*Records provided*:
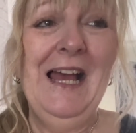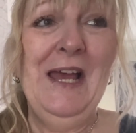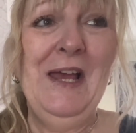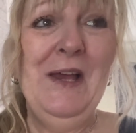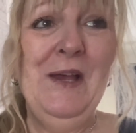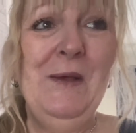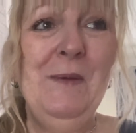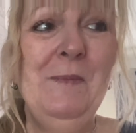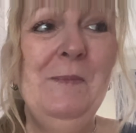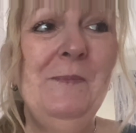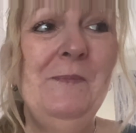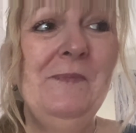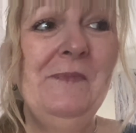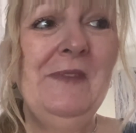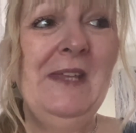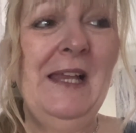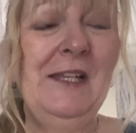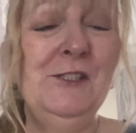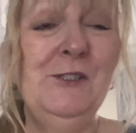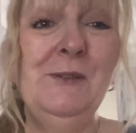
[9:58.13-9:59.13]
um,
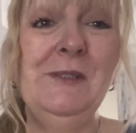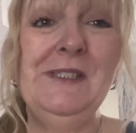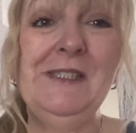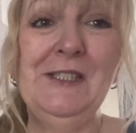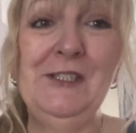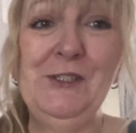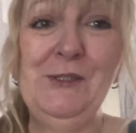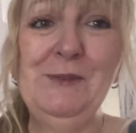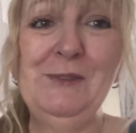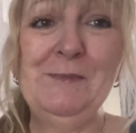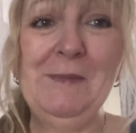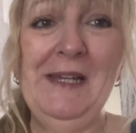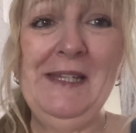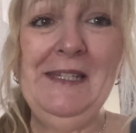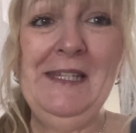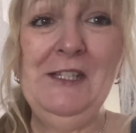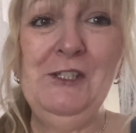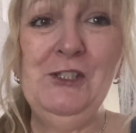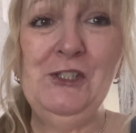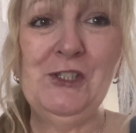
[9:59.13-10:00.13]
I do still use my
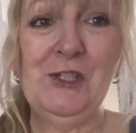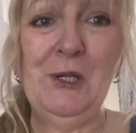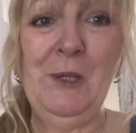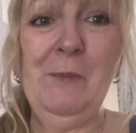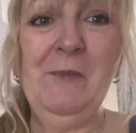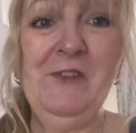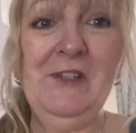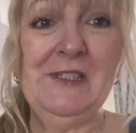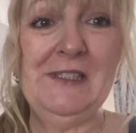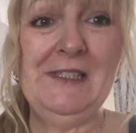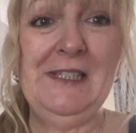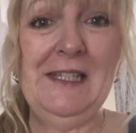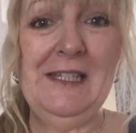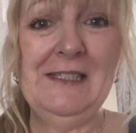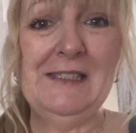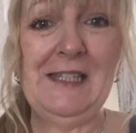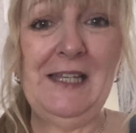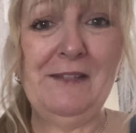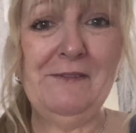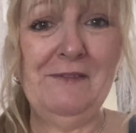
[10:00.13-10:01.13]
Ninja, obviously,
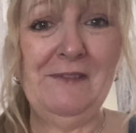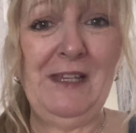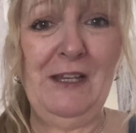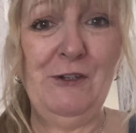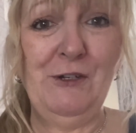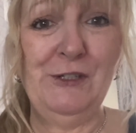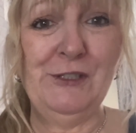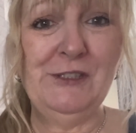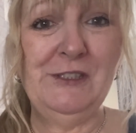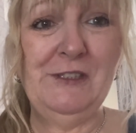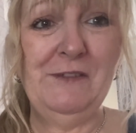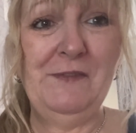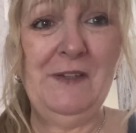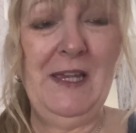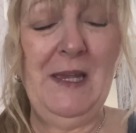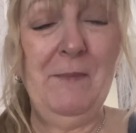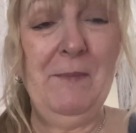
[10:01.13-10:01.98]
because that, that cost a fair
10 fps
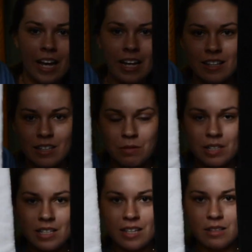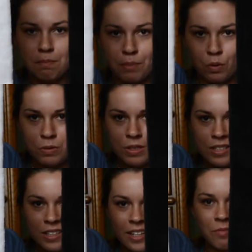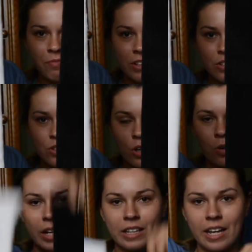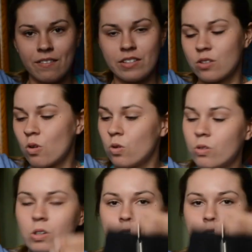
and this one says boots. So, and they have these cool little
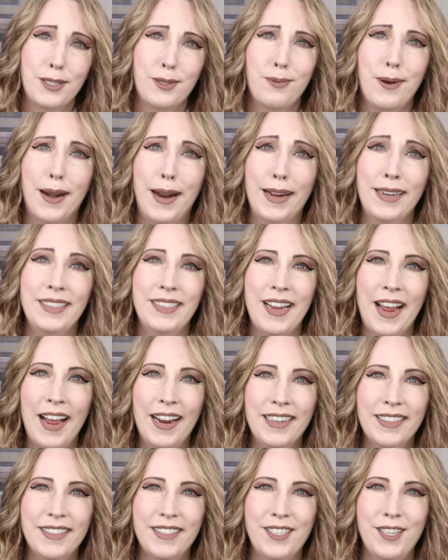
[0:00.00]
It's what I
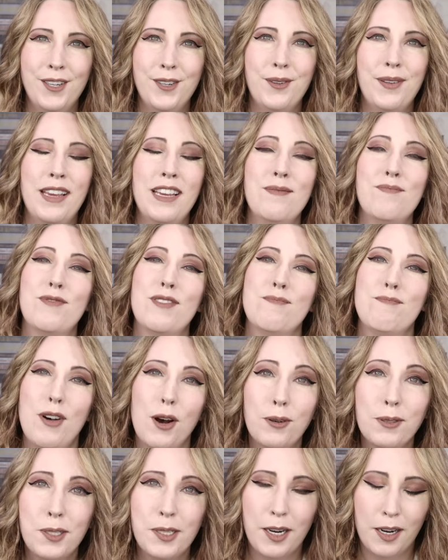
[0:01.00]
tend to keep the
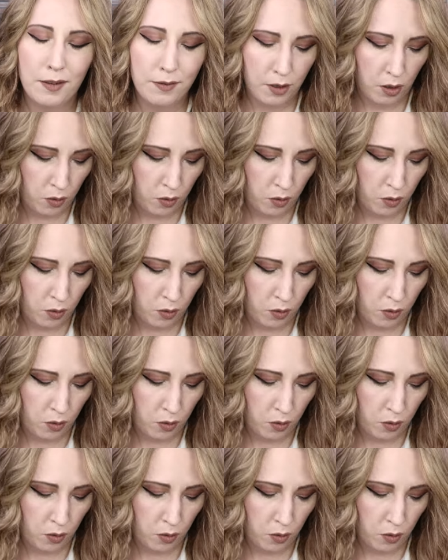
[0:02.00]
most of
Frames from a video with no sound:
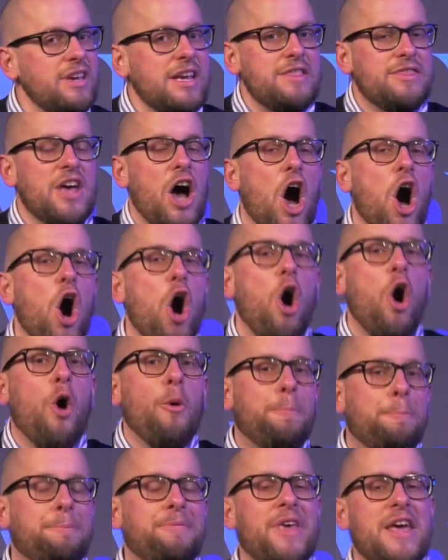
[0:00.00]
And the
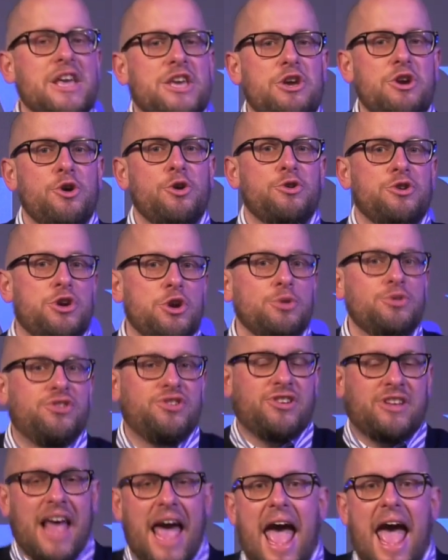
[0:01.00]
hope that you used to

*Assignment*: Give back exactly the lines from the line with "[10:01.13-10:01.98]" through the end of the material above, inclusive, with no pictures.

*Exercise answer*:
[10:01.13-10:01.98]
because that, that cost a fair
10 fps
and this one says boots. So, and they have these cool little
[0:00.00]
It's what I
[0:01.00]
tend to keep the
[0:02.00]
most of
Frames from a video with no sound:
[0:00.00]
And the
[0:01.00]
hope that you used to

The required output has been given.